• **Data for this task**:
▬▬▬▬▬▬

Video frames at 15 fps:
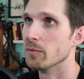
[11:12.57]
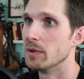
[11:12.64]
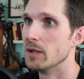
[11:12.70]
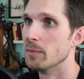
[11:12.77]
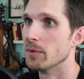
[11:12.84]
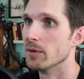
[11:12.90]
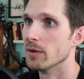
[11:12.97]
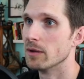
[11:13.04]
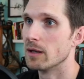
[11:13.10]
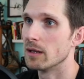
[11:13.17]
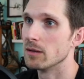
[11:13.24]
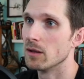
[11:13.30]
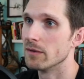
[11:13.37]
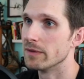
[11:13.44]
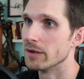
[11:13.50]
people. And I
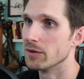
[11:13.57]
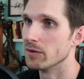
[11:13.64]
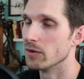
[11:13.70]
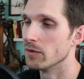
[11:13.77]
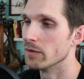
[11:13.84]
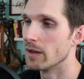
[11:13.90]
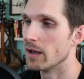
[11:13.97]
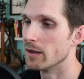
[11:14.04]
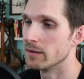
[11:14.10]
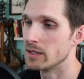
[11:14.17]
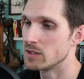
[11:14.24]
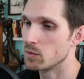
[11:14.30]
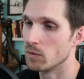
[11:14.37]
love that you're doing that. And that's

▬▬▬▬▬▬

• **Task directions**: Once the pictures are set aside, the remaining data must be transcribed exactly.

• **Exercise answer**:
Video frames at 15 fps:
[11:12.57]
[11:12.64]
[11:12.70]
[11:12.77]
[11:12.84]
[11:12.90]
[11:12.97]
[11:13.04]
[11:13.10]
[11:13.17]
[11:13.24]
[11:13.30]
[11:13.37]
[11:13.44]
[11:13.50]
people. And I
[11:13.57]
[11:13.64]
[11:13.70]
[11:13.77]
[11:13.84]
[11:13.90]
[11:13.97]
[11:14.04]
[11:14.10]
[11:14.17]
[11:14.24]
[11:14.30]
[11:14.37]
love that you're doing that. And that's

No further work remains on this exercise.